Ed ancora, la stessa V sezione ha sottolineato recentemente e in più occasioni che “la disciplina della procedura di gara non deve essere concepita come una sorta di corsa ad ostacoli fra adempimenti formali imposti agli operatori economici e all’amministrazione aggiudicatrice, ma deve mirare ad appurare, in modo efficiente, quale sia l’offerta migliore, nel rispetto delle regole di concorrenza, verificando la sussistenza dei requisiti tecnici, economici, morali e professionali dell’aggiudicatario. In questo senso, dunque, l’istituto del soccorso istruttorio tende ad evitare che irregolarità e inadempimenti meramente estrinseci possano pregiudicare gli operatori economici più meritevoli, anche nell’interesse del seggio di gara, che potrebbe perdere l’opportunità di selezionare il concorrente migliore, per vizi procedimentali facilmente emendabili.” (in questi termini Consiglio di Stato, sez. III, 02.03.2017 n. 975).
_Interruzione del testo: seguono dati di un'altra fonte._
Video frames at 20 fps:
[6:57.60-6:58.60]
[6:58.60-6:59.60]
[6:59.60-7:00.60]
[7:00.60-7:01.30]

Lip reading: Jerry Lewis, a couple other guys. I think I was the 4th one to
La questione non è di poco conto, avendo dato origine ad un dibattito giurisprudenziale sulle modalità processuali di emendabilità delle carenze documentali e di deduzione della sostanziale titolarità dei requisiti di partecipazione alla gara riscontrate nelle gare di appalto, ossia se debbano essere sempre dedotte nell’ambito del giudizio proposto contro l’ammissione dell’aggiudicataria e non possano essere rinviate alla rinnovazione, totale o parziale, del procedimento selettivo.
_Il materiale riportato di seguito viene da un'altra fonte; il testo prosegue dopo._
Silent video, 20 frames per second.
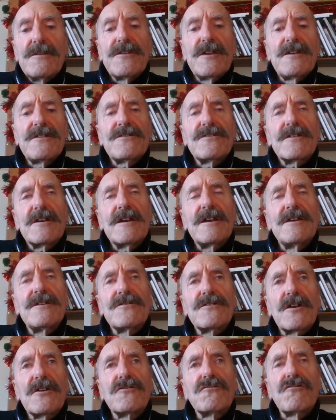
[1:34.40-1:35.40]
This
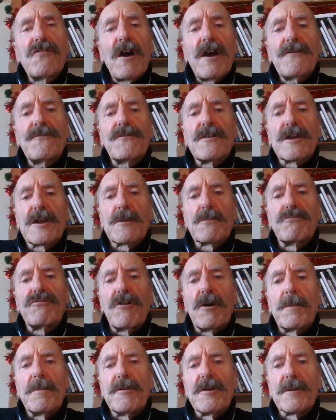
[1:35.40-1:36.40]
is a trifling
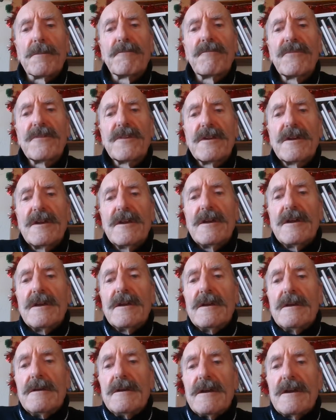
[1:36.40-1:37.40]
problem.
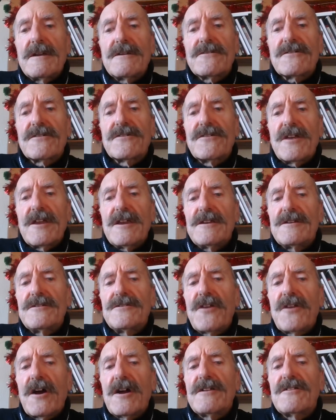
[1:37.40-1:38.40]
It's the
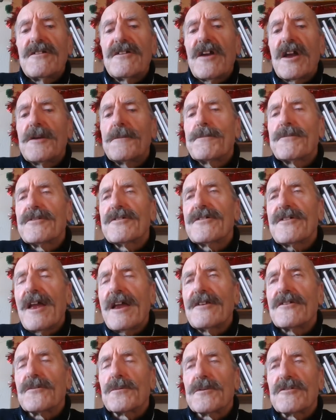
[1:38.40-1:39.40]

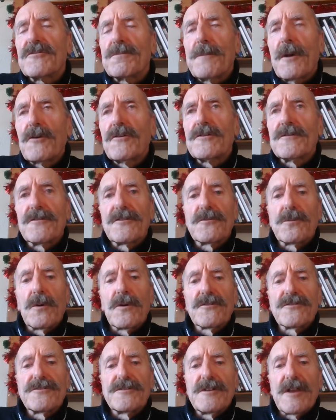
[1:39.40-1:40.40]
98% which most of us
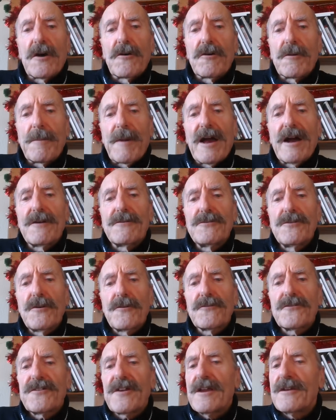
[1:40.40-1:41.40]
want to know about,
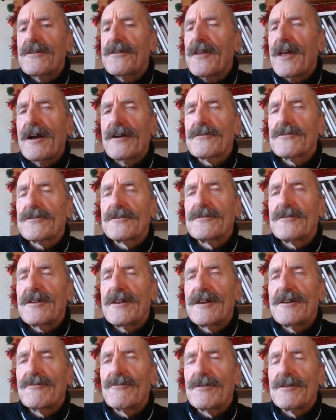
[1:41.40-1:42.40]
not 10,000
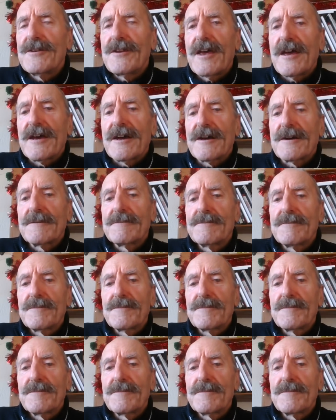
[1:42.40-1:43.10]
here and there.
Con la citata sentenza n. 975 del 2017, la terza sezione del Consiglio di Stato, dopo aver escluso la rilevabilità d’ufficio della questione del soccorso istruttorio in quanto esso presuppone sempre un’iniziativa della parte aggiudicataria, interessata alla affermazione della legittimità (sostanziale) della propria ammissione alla gara, ha escluso che l’aggiudicatario (illegittimamente ammesso alla gara per carenze della documentazione allegata all’offerta) debba far rilevare l’omessa attivazione del soccorso istruttorio, da parte della stazione appaltante, attraverso un ricorso incidentale, teso ad evidenziare l’ulteriore illegittimità della stazione appaltante e a paralizzare così le censure delle parti ricorrenti dirette a ottenere la sua esclusione, ab origine, dalla gara.
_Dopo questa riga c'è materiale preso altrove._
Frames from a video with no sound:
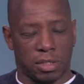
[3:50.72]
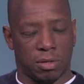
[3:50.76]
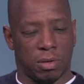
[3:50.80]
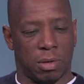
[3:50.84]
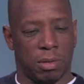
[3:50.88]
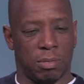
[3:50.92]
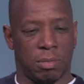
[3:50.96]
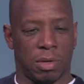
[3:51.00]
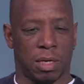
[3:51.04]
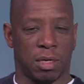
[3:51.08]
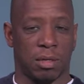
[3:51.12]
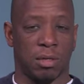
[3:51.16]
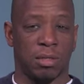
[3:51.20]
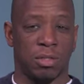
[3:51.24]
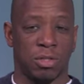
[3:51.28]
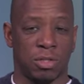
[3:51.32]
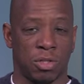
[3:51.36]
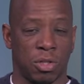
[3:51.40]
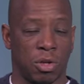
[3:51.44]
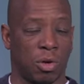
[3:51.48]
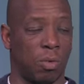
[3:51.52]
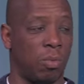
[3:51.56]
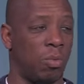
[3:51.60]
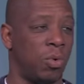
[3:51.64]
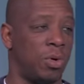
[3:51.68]
to him that he's
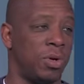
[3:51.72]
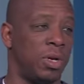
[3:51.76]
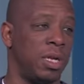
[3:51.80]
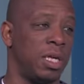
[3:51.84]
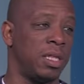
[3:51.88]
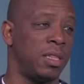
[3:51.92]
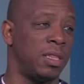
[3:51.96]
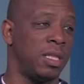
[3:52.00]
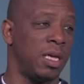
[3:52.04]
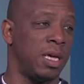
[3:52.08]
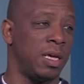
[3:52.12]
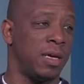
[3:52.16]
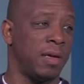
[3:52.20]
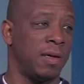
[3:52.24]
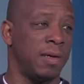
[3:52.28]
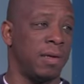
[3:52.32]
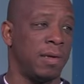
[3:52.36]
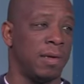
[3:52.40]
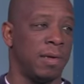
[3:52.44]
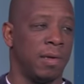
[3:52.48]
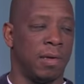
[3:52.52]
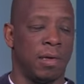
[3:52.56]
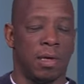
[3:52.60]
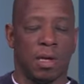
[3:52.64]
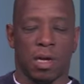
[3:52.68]
not wanted there?
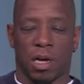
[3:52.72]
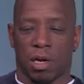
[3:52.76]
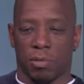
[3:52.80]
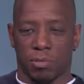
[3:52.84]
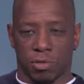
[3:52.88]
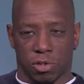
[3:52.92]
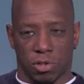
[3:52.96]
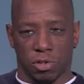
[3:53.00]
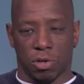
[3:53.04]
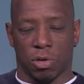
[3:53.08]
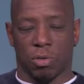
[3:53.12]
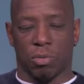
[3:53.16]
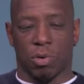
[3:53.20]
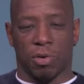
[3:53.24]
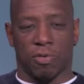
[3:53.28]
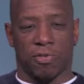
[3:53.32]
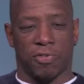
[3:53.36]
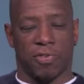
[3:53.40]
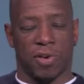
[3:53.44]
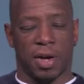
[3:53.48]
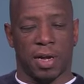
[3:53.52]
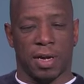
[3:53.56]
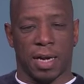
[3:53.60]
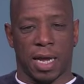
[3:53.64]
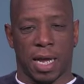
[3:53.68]
I'm sure we'll
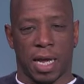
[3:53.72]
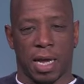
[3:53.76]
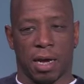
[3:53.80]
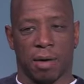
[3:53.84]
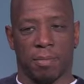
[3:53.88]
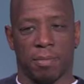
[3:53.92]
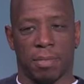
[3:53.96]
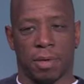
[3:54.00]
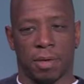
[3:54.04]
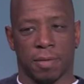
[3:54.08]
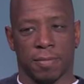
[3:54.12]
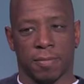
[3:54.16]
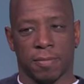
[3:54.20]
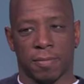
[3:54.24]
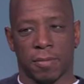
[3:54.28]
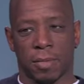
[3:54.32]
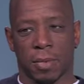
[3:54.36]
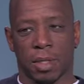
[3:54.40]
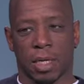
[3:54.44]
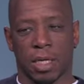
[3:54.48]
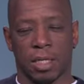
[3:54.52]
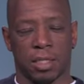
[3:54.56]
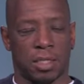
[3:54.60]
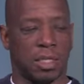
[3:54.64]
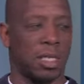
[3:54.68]
find that out, but
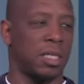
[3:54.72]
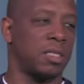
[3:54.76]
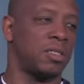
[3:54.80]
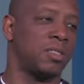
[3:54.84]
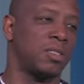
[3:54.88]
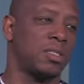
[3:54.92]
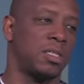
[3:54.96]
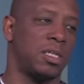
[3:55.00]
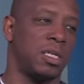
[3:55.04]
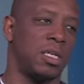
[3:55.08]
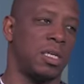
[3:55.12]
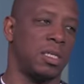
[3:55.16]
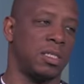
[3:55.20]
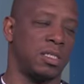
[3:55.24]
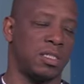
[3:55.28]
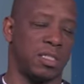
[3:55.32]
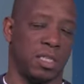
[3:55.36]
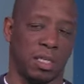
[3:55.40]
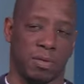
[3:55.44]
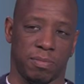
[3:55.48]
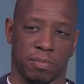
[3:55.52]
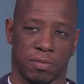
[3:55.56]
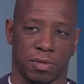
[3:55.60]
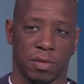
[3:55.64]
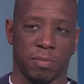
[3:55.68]
it does
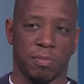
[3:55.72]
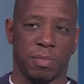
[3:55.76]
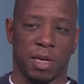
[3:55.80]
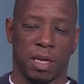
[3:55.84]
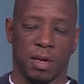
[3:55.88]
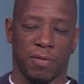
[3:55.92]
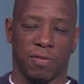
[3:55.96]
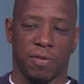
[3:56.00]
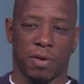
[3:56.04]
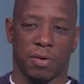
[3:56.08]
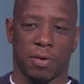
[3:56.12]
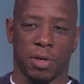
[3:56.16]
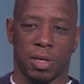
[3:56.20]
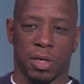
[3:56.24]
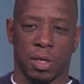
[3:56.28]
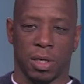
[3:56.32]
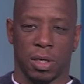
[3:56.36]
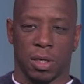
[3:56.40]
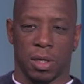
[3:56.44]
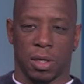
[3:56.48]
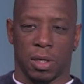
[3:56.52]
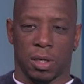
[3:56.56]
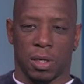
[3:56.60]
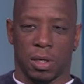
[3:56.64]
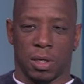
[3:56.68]
seem to me very
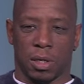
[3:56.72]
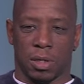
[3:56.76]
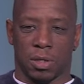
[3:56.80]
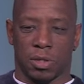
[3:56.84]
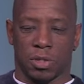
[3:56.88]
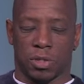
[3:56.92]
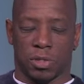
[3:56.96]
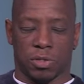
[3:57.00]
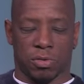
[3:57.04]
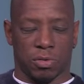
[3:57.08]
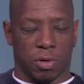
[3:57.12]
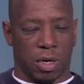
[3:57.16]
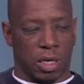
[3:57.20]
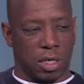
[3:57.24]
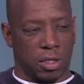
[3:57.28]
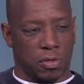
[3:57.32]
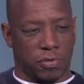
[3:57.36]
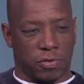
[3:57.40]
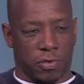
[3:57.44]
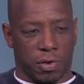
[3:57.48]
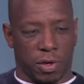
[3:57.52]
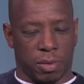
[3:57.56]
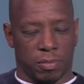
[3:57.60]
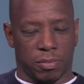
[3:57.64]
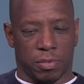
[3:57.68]
strange
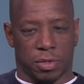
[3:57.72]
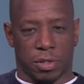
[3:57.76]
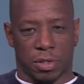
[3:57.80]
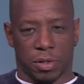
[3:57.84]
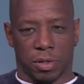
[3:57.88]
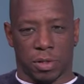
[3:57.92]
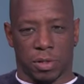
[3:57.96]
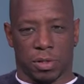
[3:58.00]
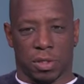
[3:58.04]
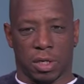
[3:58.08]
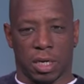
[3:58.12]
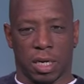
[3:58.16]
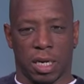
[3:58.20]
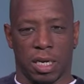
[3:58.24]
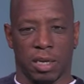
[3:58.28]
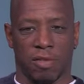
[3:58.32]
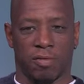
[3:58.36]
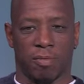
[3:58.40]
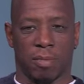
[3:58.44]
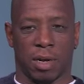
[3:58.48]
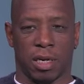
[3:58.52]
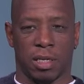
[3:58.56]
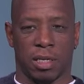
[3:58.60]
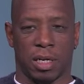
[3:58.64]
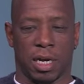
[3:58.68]
for him to leave
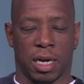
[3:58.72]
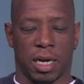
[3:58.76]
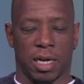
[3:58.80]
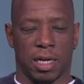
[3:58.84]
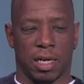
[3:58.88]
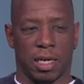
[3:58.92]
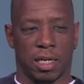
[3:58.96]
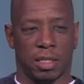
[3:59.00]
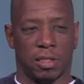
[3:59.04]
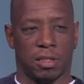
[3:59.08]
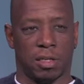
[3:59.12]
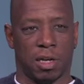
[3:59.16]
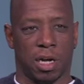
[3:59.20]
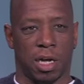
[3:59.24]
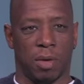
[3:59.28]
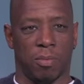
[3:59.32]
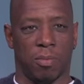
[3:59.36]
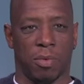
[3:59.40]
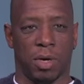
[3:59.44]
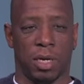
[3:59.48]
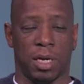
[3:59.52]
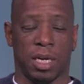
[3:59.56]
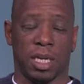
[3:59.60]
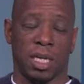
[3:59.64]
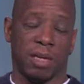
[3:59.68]
Man United at a time
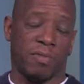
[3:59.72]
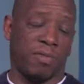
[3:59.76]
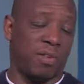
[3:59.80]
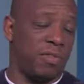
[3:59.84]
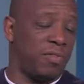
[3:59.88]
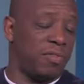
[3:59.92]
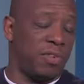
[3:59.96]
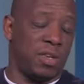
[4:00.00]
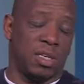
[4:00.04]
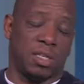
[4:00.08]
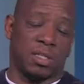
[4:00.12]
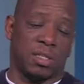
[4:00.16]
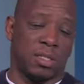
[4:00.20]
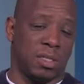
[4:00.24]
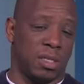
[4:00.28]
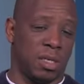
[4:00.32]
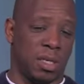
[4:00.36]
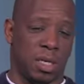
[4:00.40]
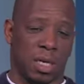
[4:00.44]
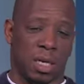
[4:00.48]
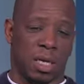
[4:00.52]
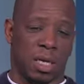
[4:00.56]
when, even if he isn't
Occorre tuttavia una deduzione difensiva, diretta a dimostrare, che, in ogni caso, sussiste il possesso dei requisiti sostanziali di partecipazione. A tale fine “la parte è gravata dall’onere, ex art. 2697 c.c., della dimostrazione della natura meramente formale dell’errore contenuto nella dichiarazione: può validamente spendere tale argomento difensivo solo dimostrando in giudizio di disporre del requisito fin dal primo momento, e cioè da quando ha reso la dichiarazione irregolare. In sostanza, secondo il Collegio, deve superare la prova di resistenza, non potendo pretendere di paralizzare l’azione di annullamento, adducendo, solo in via ipotetica, la violazione del principio del soccorso istruttorio, ma deve dimostrare in giudizio che, ove fosse stato attivato, correttamente, tale rimedio l’esito sarebbe stato ad essa favorevole, disponendo del requisito in contestazione.
In caso contrario, non soltanto sarebbe violato il principio dell’onere della prova, che è immanente nel processo, ma verrebbe frustrata finanche la finalità di accelerazione che permea le controversie in materia di contratti pubblici.”